浅草寺の北東、隅田川に近いところにある待乳山まつちやま聖天しょうでんへ久しぶりに行ってみると山門が完成していた。今年の夏に落慶法要が行われたようだ。

ひろく待乳山聖天と呼ばれるが正式には本龍院といい、浅草寺と同じ聖観音宗の寺院。ご本尊は十一面観世音菩薩と大聖歓喜天。この大聖歓喜天は、略して歓喜天あるいは聖天と呼ばれる。また本龍院は浅草名所七福神の毘沙門天を祀る。御朱印は本堂で。

日中であれば本堂へあがってお参りすることができる。ここは是非とも大根を購入してお参りしてください。山門をくぐると左手に大根や供花が売られています。

巾着と大根は聖天さんのご利益を現わしているシンボルです。境内のいたるところで、巾着と大根を見かけます。巾着は福徳財宝、商売繁盛を現わしている。大根は無病息災を願う。
より正確に言えば大根は二股の大根が絡み合ったもので、これはちょっとエロティックなデザインですよね。桔梗之介がひとり妄想に走っているわけではありません。
もともと聖天さまの像容には、象頭人身の二体が抱擁している姿が少なくありません。二股大根には良縁や夫婦和合のご利益が込められていると言いますから、抱擁の像形が引き継がれていると思われます。
また、聖天さまは正しく願えば聞き届けてくれるが、間違えば逆に痛い思いをするとも言われる。
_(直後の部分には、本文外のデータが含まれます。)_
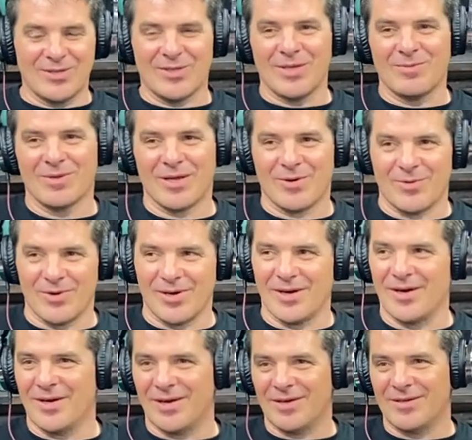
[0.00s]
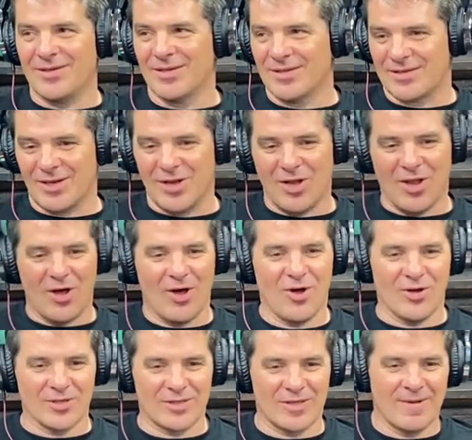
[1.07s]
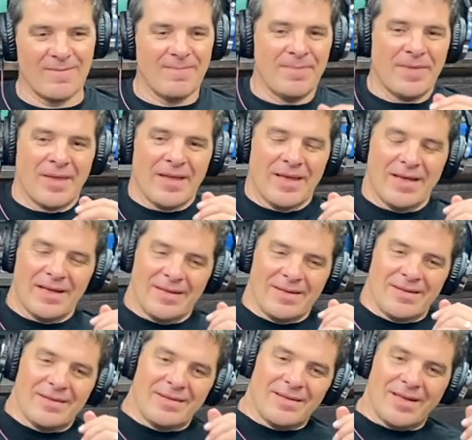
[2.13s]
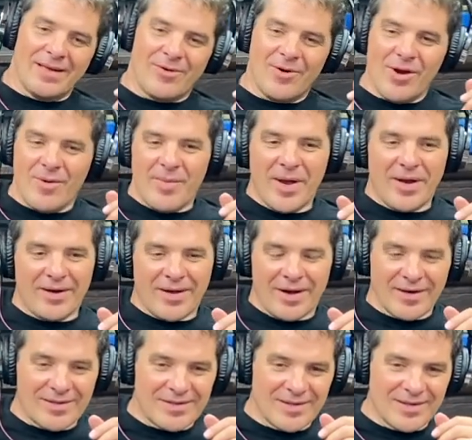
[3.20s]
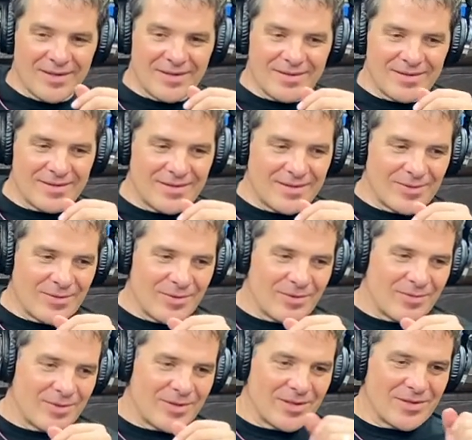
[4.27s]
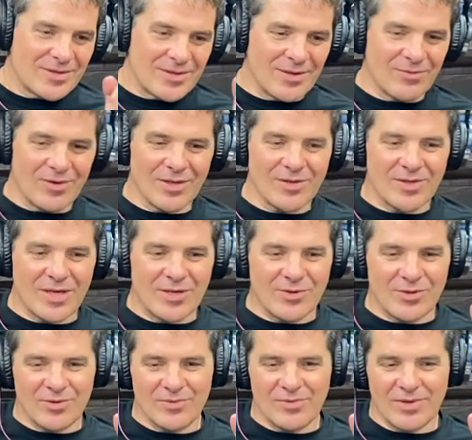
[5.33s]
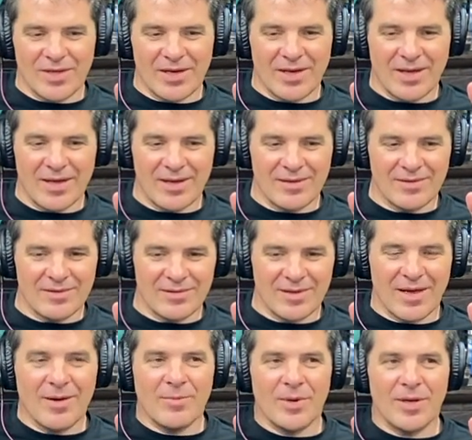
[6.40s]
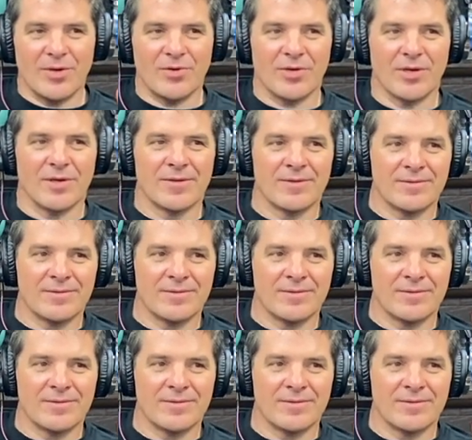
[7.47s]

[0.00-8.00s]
seems like we're just lost. Like Graham Hancock says, we're a civilization that has amnesia.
さて、待乳山聖天の境内にはイチョウの大きな木があります。
はやいもので、もうイチョウの実が落ちていた。銀杏です。ところが気をつけねばいけないのが、このイチョウの果肉は臭いにおいがする。踏んづけて靴にでもくっついたものなら、においが家までついてきてしまう。
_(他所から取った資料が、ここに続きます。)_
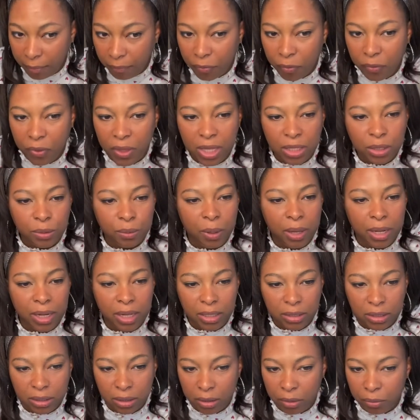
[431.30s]
This one
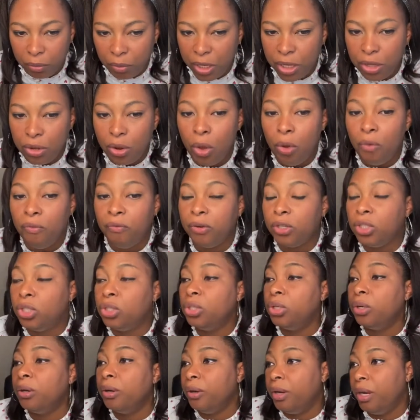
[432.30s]
is, we know for
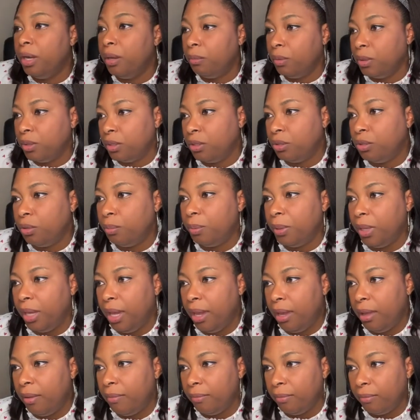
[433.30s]
sure it was a
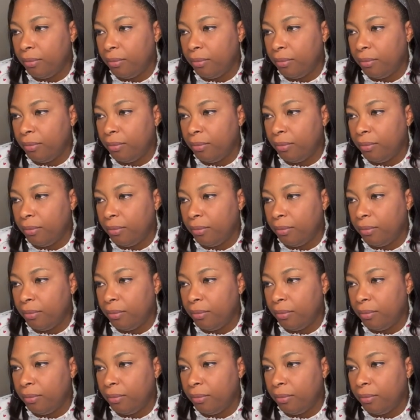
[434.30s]
duplicate.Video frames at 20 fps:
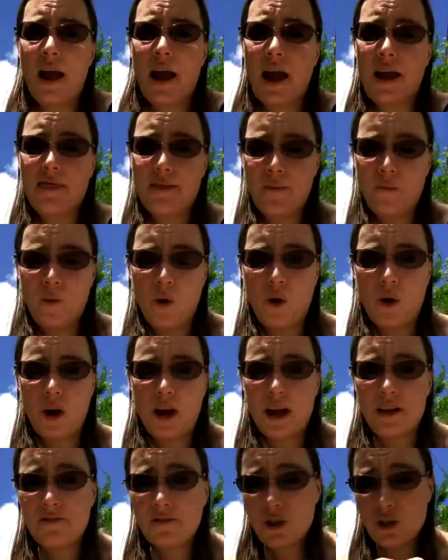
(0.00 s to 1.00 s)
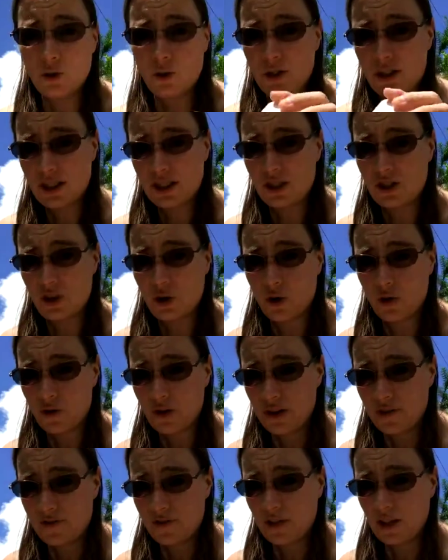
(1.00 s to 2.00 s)
And the more I've used this
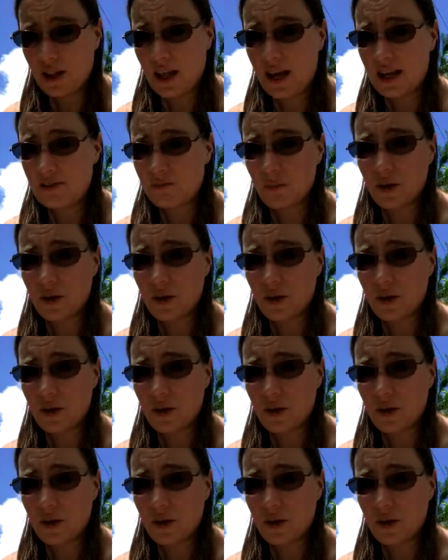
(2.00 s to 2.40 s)
deodorant for the last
銀杏は秋の味覚で好きな方も多いでしょうが、イチョウの実の果肉は困ります。すでにそこはかとなくにおいが漂っておりました。まだまだ木になっているので、これからお参りされる場合は足元にご用心です。

お参りの際に大根をお供えされることをおススメしましたが、聖天さまではその大根のおさがりをいただけます。これは商店の売り物ではありませんから、いついってもあるかどうかわかりません。桔梗之介は何度かおさがりの大根をいただいたことがあります。いづれも朝のうちの参拝でした。
これをタダで持っていく輩もいるでしょうが、お志は納めたほうが望ましいと思います。この日、桔梗之介も一本頂戴しました。

大根は似て食べることが多い。最近個人的流行の大根の食べ方は白だしと梅肉で煮たものです。大根の梅煮は「梅流し」といわれ、決められた食べ方をするとお通じに効果があるそうですが、単純に梅肉でサッパリとした煮物になるし、暖かくても冷たくてもいただけ、料理も簡単だから好みです。

ほかに、おでん、風呂吹き大根、ブリ大根、豚バラ大根、なんでもござれ。待乳山聖天では例年であれば年明け7日に大根まつりと称して風呂吹き大根が供される。おさがりの大根をいただいて、心身ともにデトックスな気分。

最後に、待乳山聖天の近くで作家の池波正太郎が生まれた。聖天に隣接する公園に生誕の碑がたつ。
最近は池波正太郎を読んでいませんが、一時期はまりました。『仕掛人藤枝梅安』や『真田太平記』が好きでした。